| PROVIDED ENTRIES |
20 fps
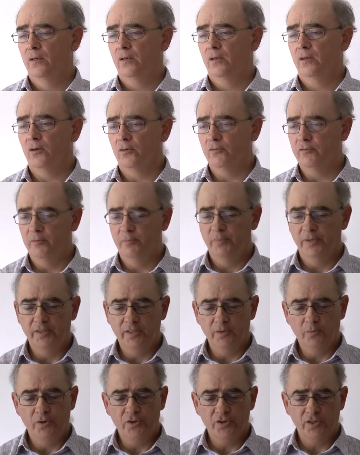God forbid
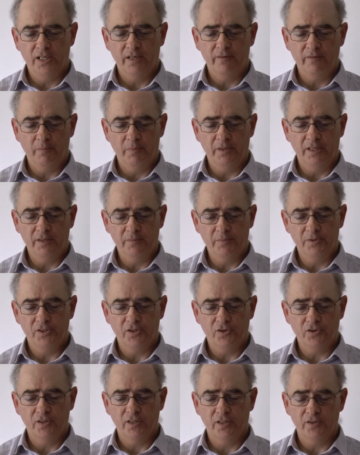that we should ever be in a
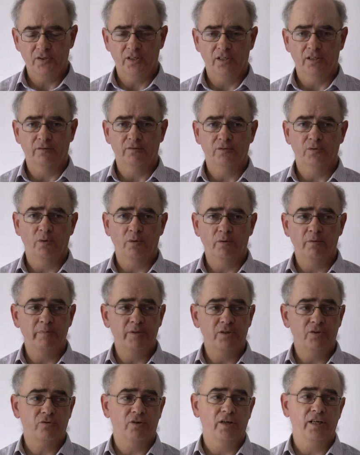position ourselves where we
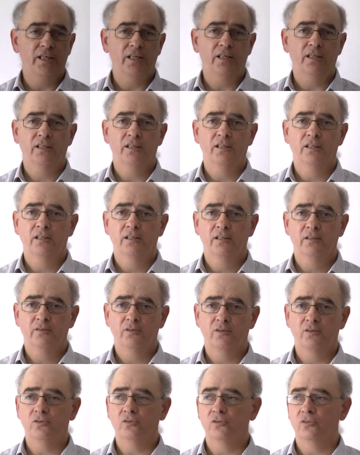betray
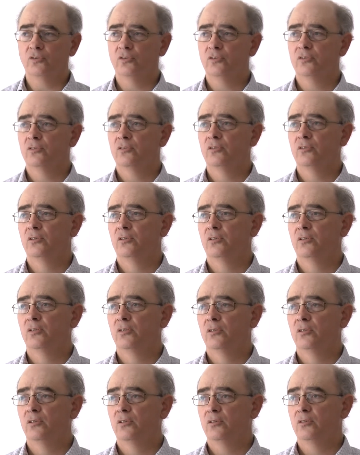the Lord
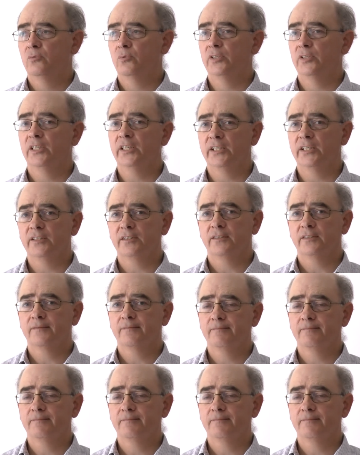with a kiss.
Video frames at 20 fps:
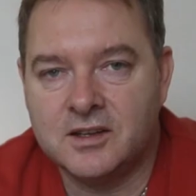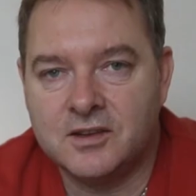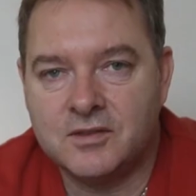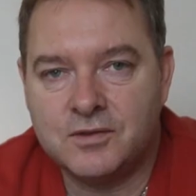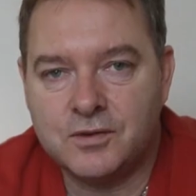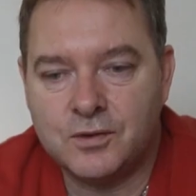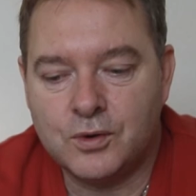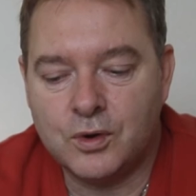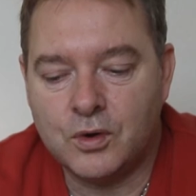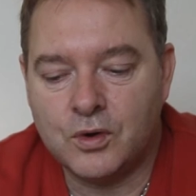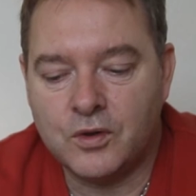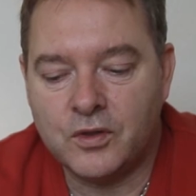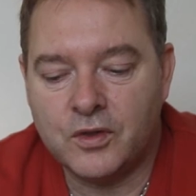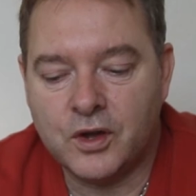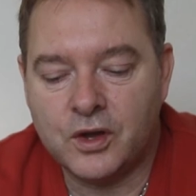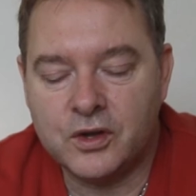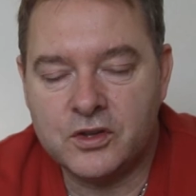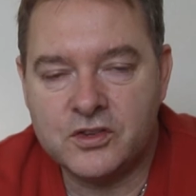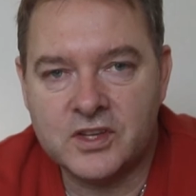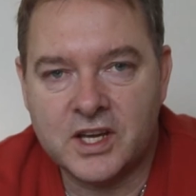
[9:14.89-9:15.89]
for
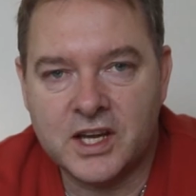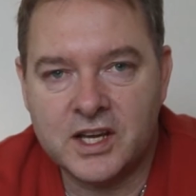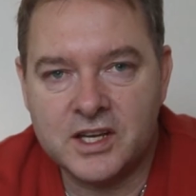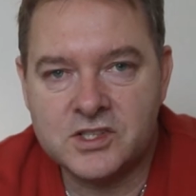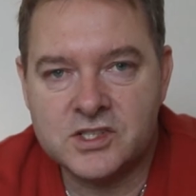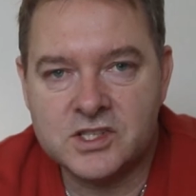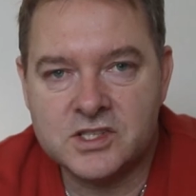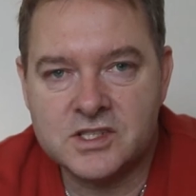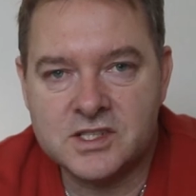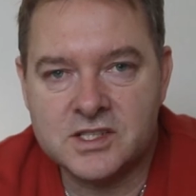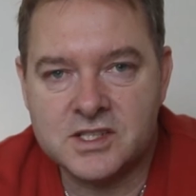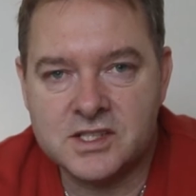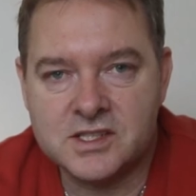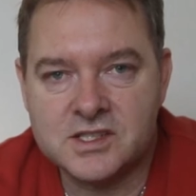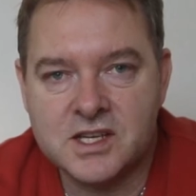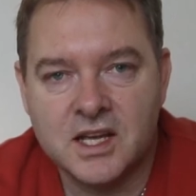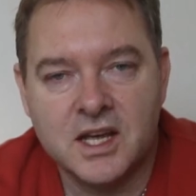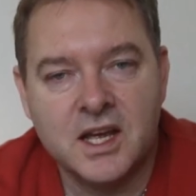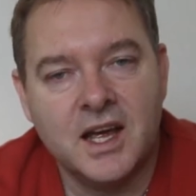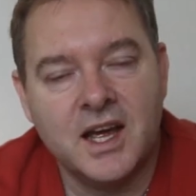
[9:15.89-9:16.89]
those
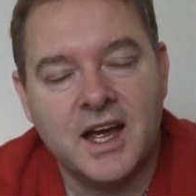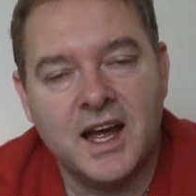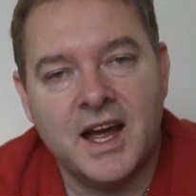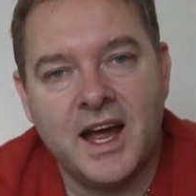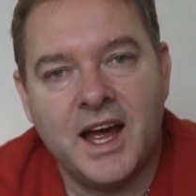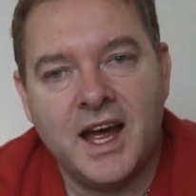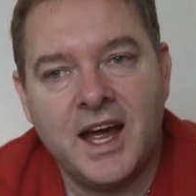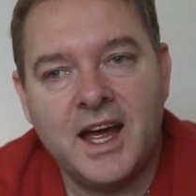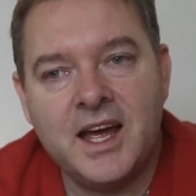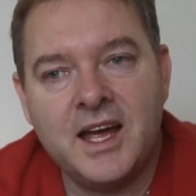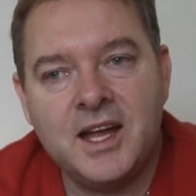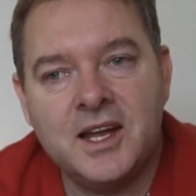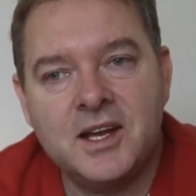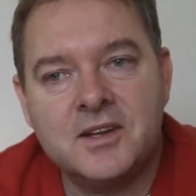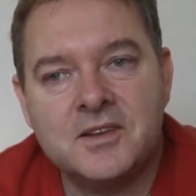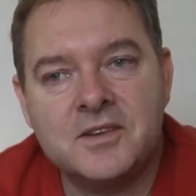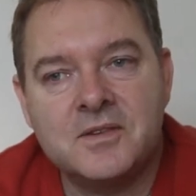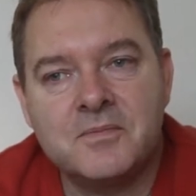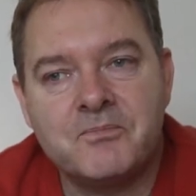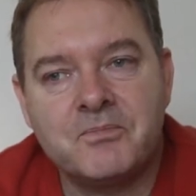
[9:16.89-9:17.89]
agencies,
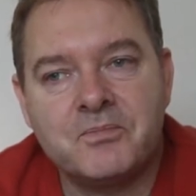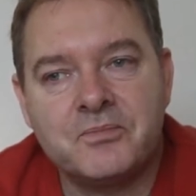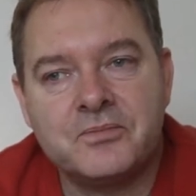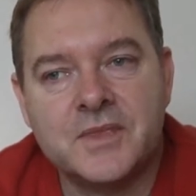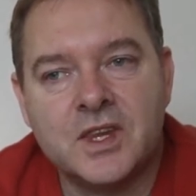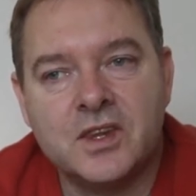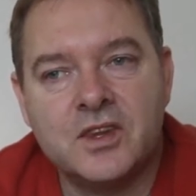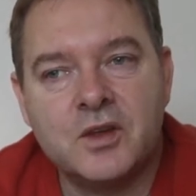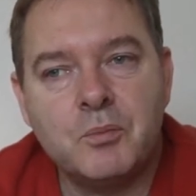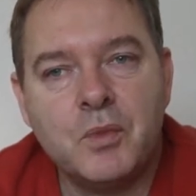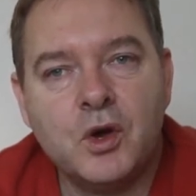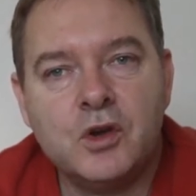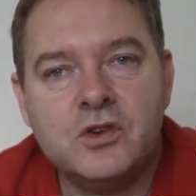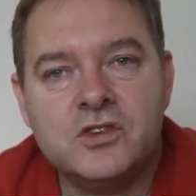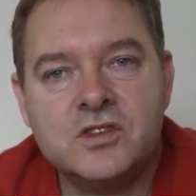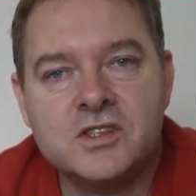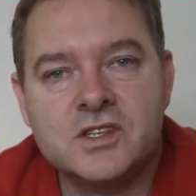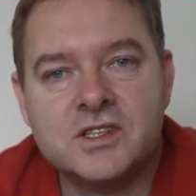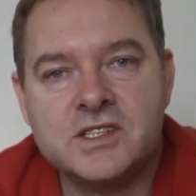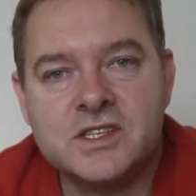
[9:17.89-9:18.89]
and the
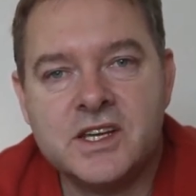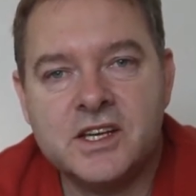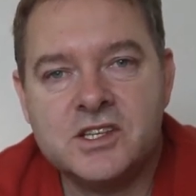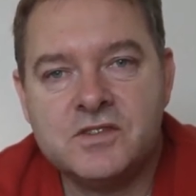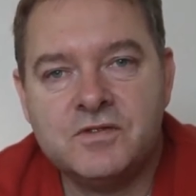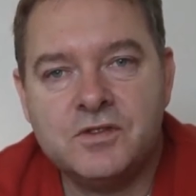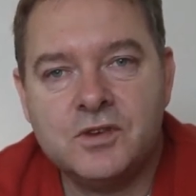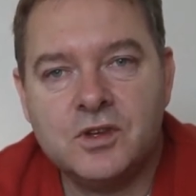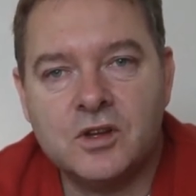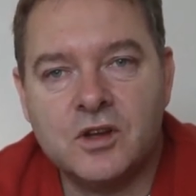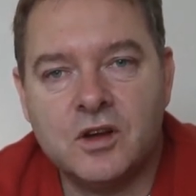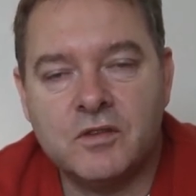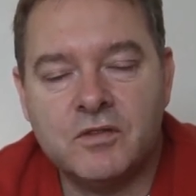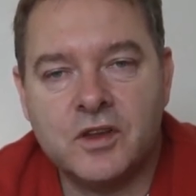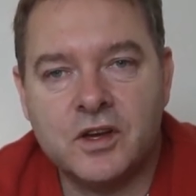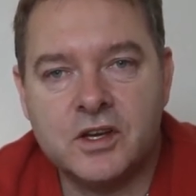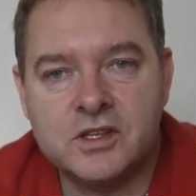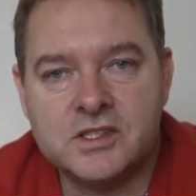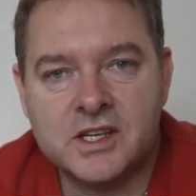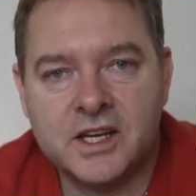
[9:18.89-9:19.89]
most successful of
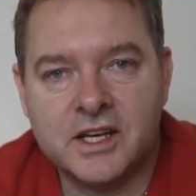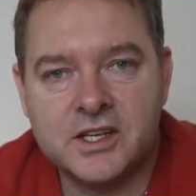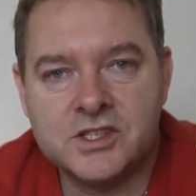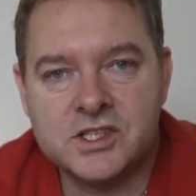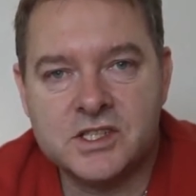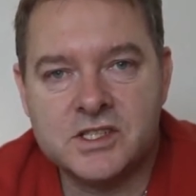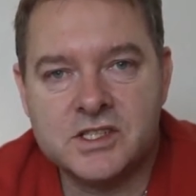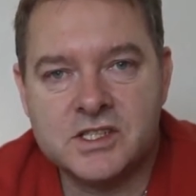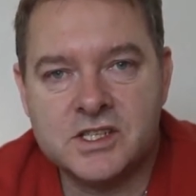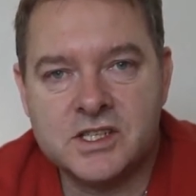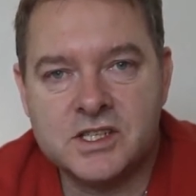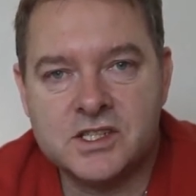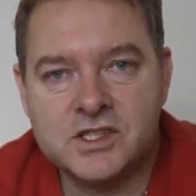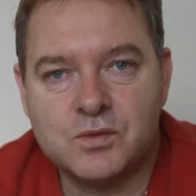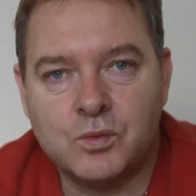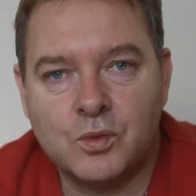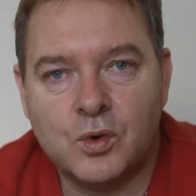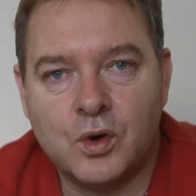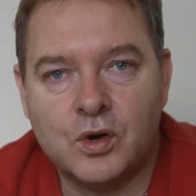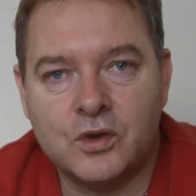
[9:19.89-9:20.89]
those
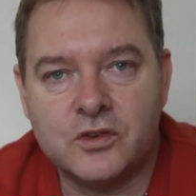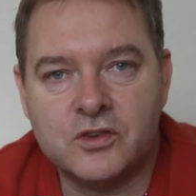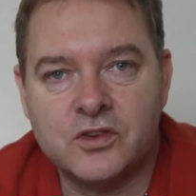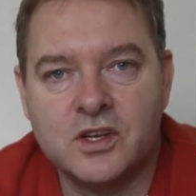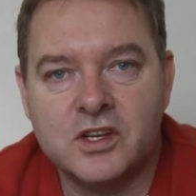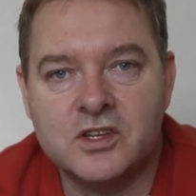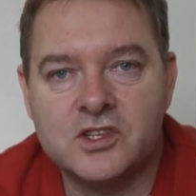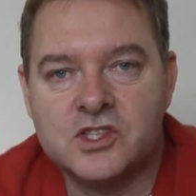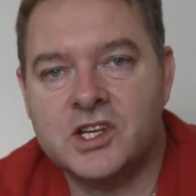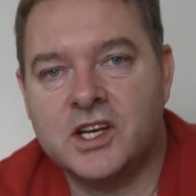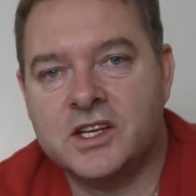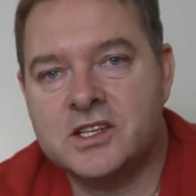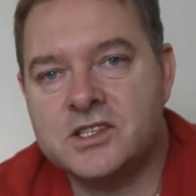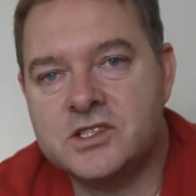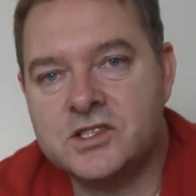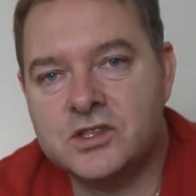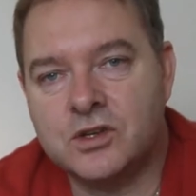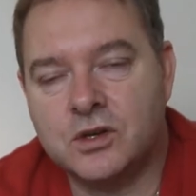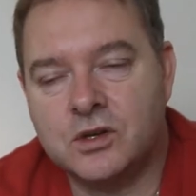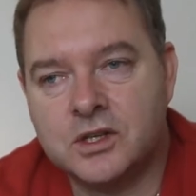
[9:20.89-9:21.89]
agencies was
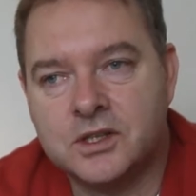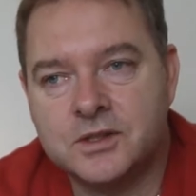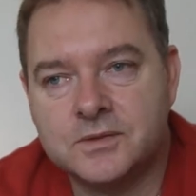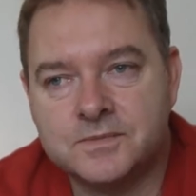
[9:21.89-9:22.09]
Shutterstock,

| PROBLEM |
Set the entire listing down again, exact in every line, without any pictures.

| EXERCISE OUTPUT |
20 fps
God forbid
that we should ever be in a
position ourselves where we
betray
the Lord
with a kiss.
Video frames at 20 fps:
[9:14.89-9:15.89]
for
[9:15.89-9:16.89]
those
[9:16.89-9:17.89]
agencies,
[9:17.89-9:18.89]
and the
[9:18.89-9:19.89]
most successful of
[9:19.89-9:20.89]
those
[9:20.89-9:21.89]
agencies was
[9:21.89-9:22.09]
Shutterstock,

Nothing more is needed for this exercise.